_Saved entries_:
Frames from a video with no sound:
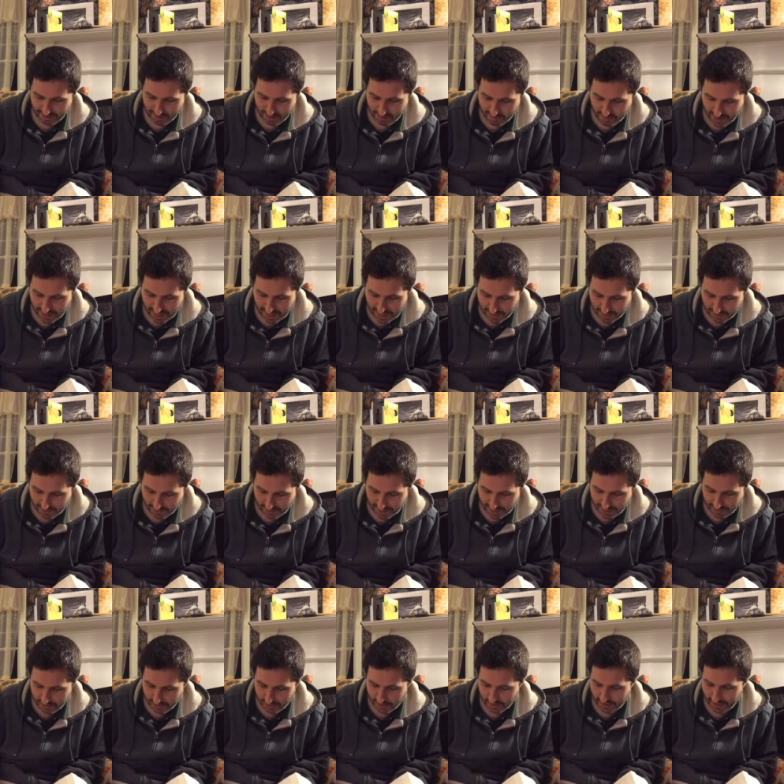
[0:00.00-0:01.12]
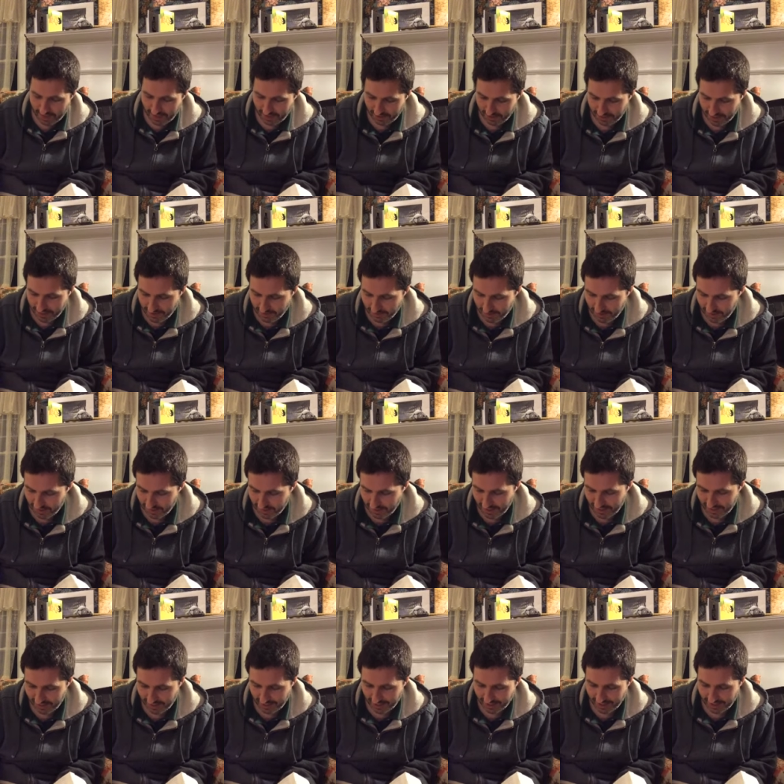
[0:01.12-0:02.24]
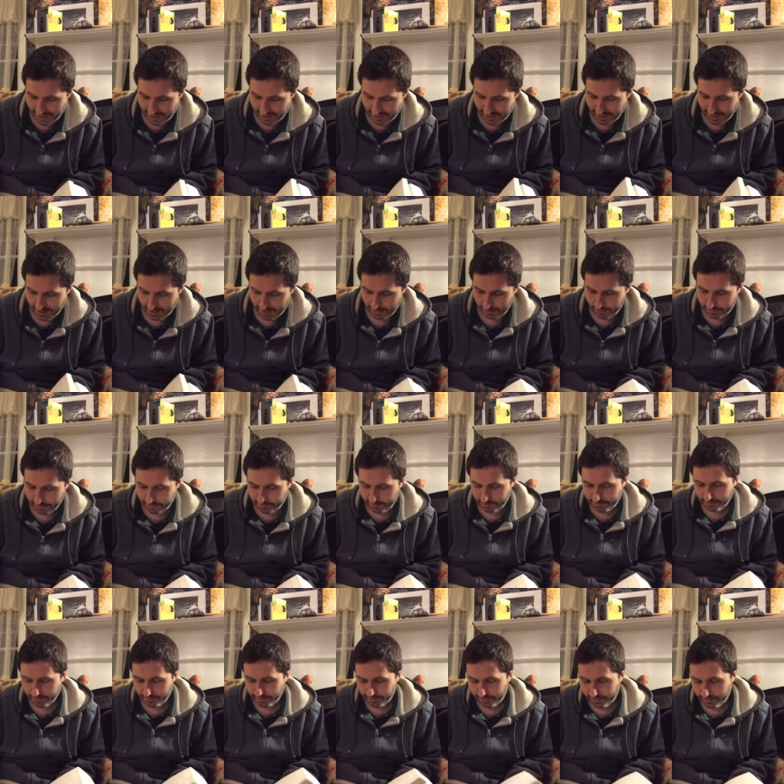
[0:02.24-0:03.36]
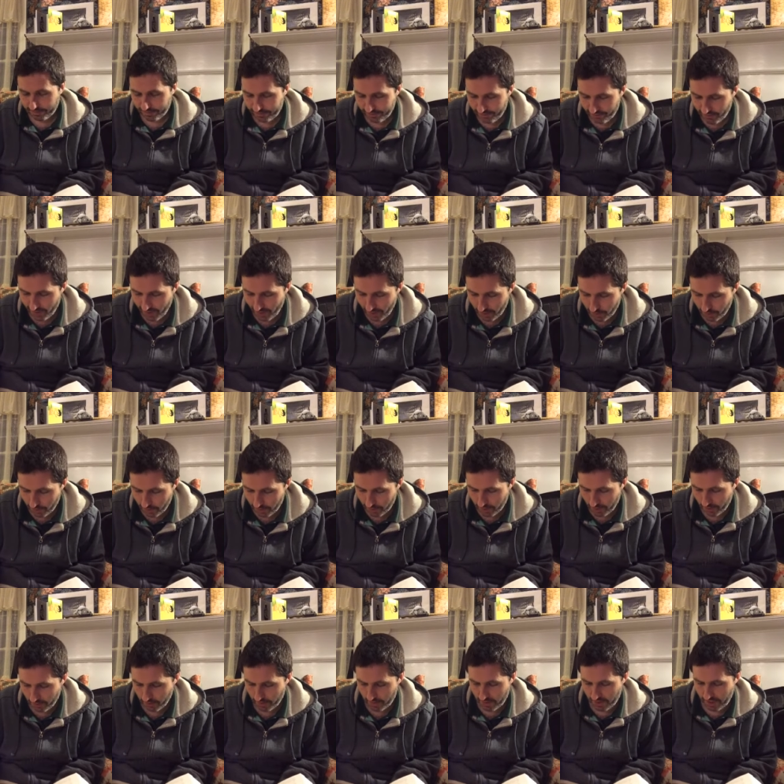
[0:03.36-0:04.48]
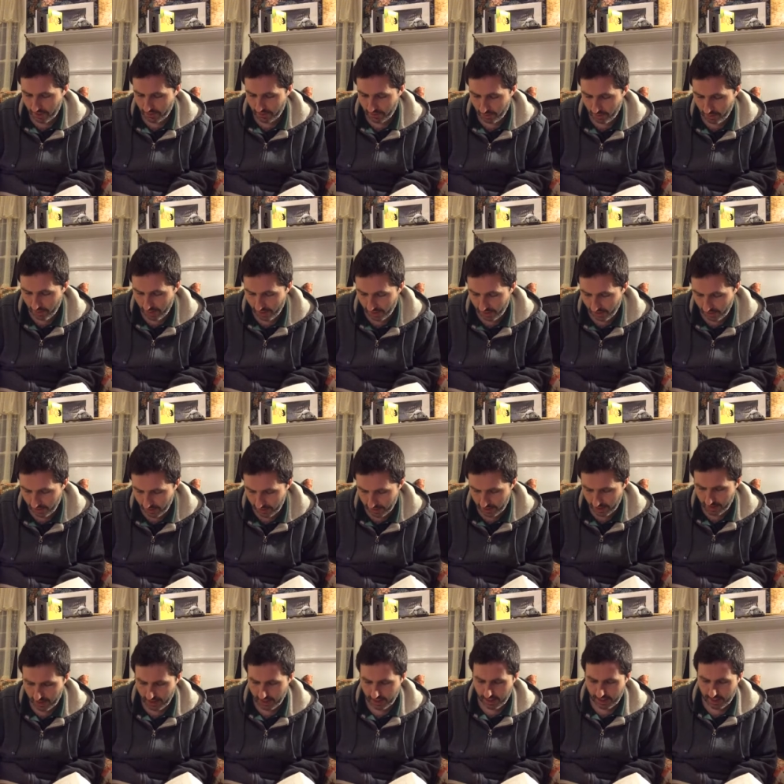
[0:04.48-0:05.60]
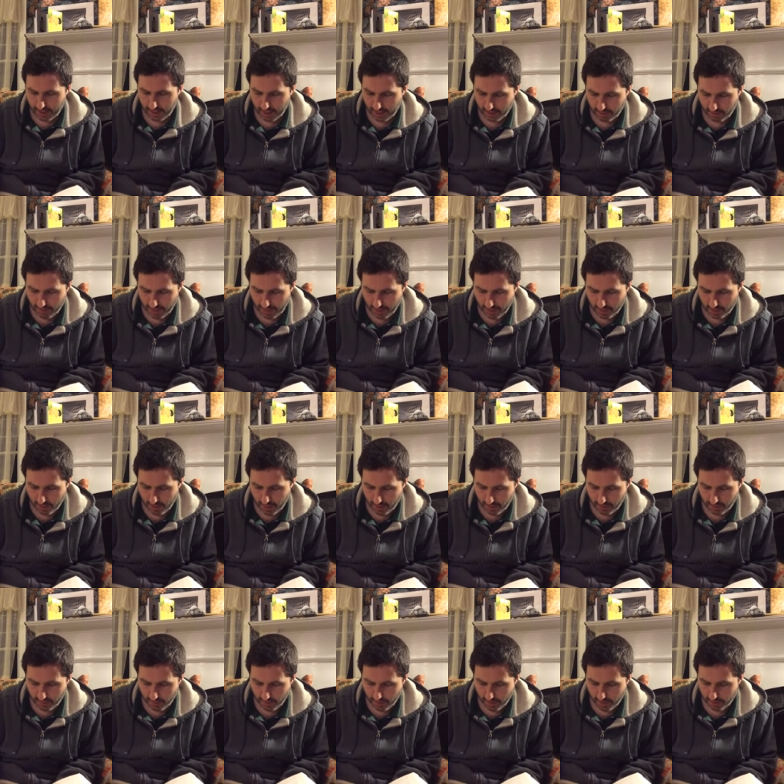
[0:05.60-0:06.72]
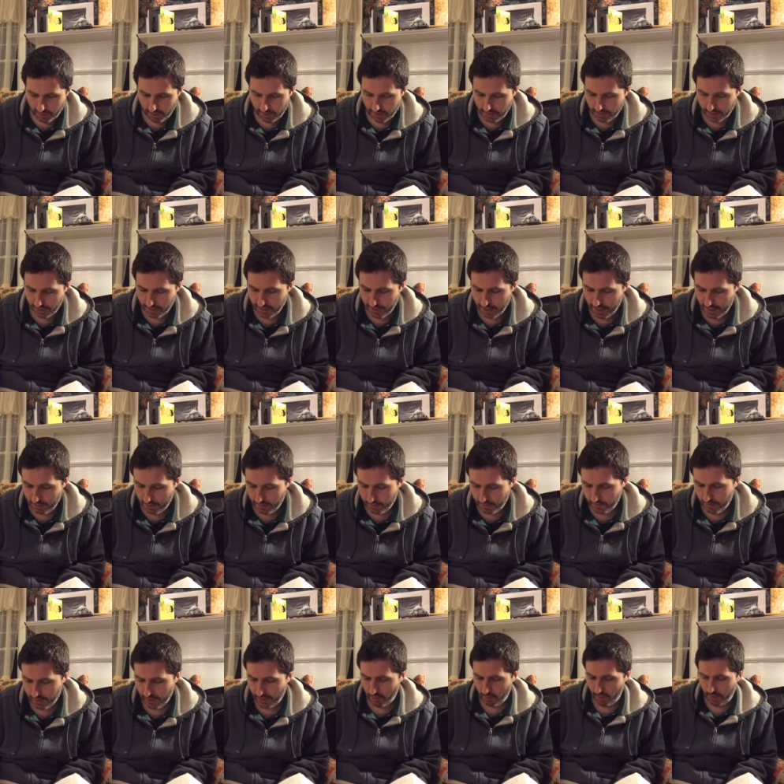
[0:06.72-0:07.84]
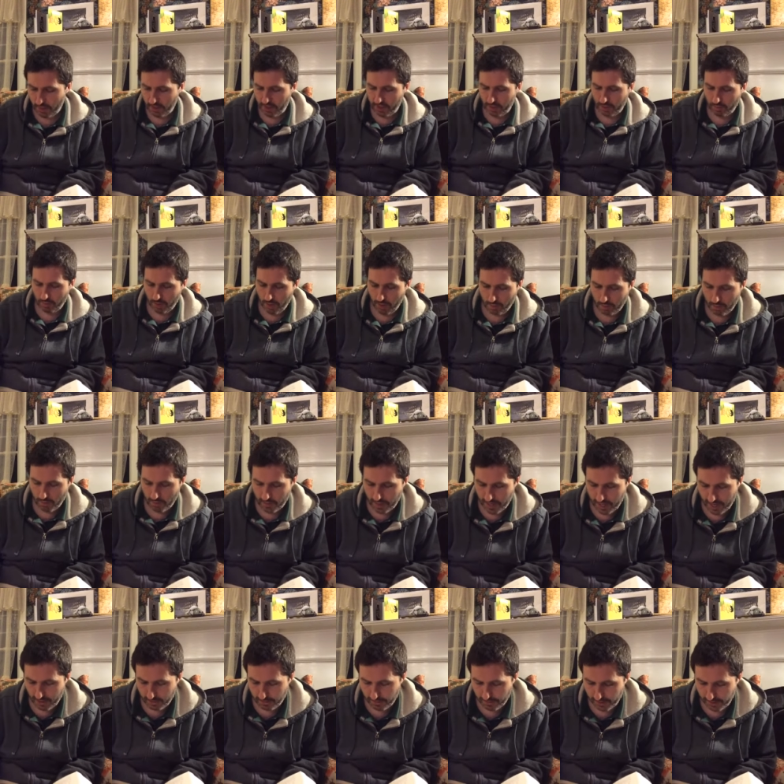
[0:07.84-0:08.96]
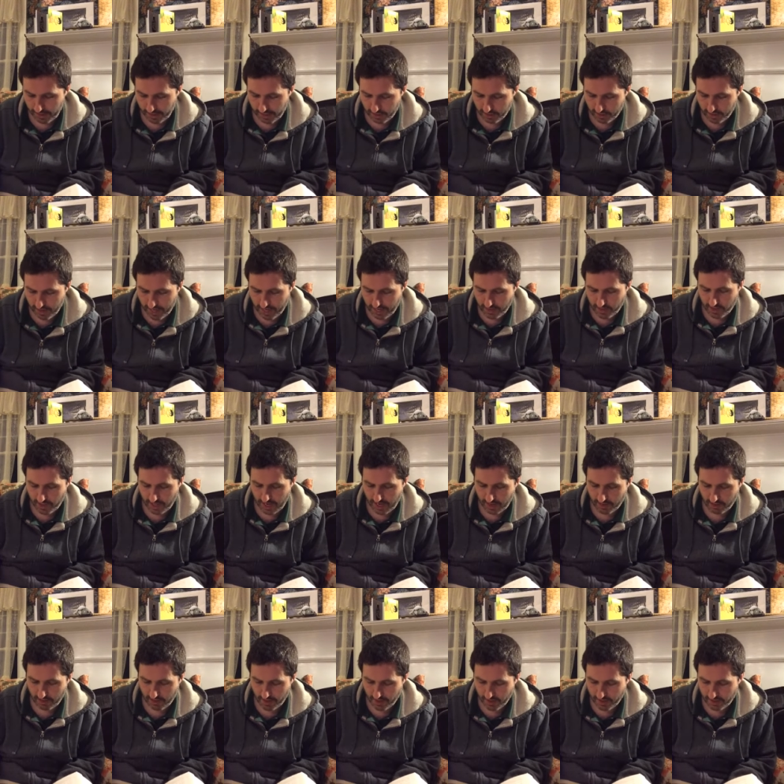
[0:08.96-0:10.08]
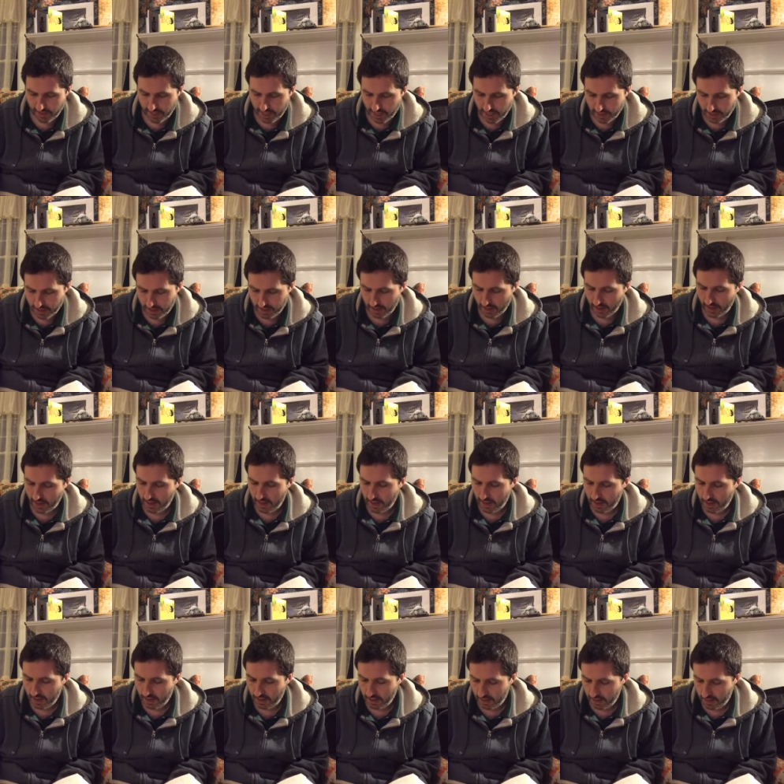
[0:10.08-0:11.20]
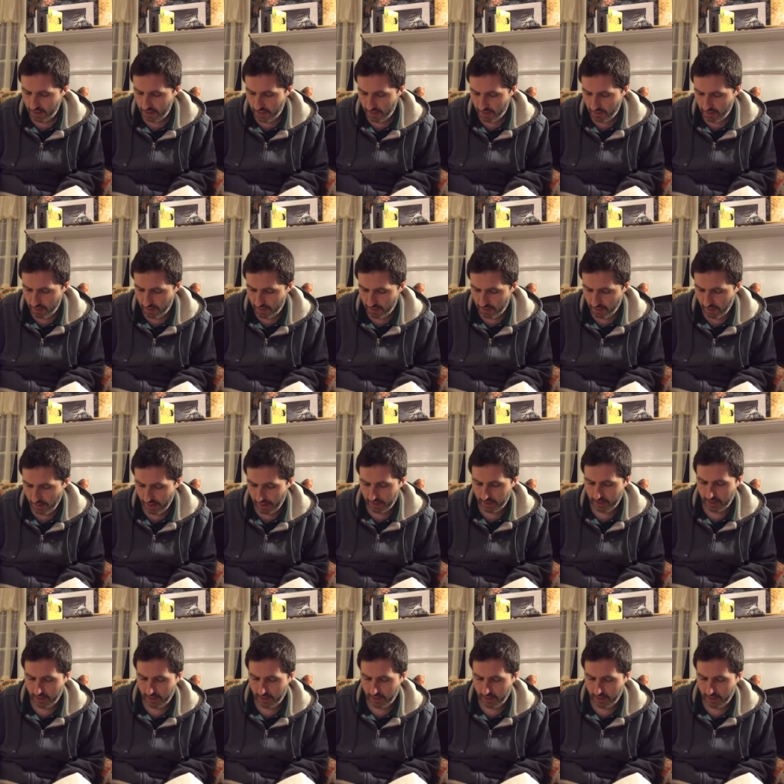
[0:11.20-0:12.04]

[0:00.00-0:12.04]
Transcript: my face flamed with guilt even as I said this. Once we'd received the bill and rents paid for it, we stood up. I watched the purple carefully as we edged out of our seats to see if he would try to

_Problem details_: The lines above that hold the string "with" are to be located and copied.

_Task response_:
Frames from a video with no sound:
Transcript: my face flamed with guilt even as I said this. Once we'd received the bill and rents paid for it, we stood up. I watched the purple carefully as we edged out of our seats to see if he would try to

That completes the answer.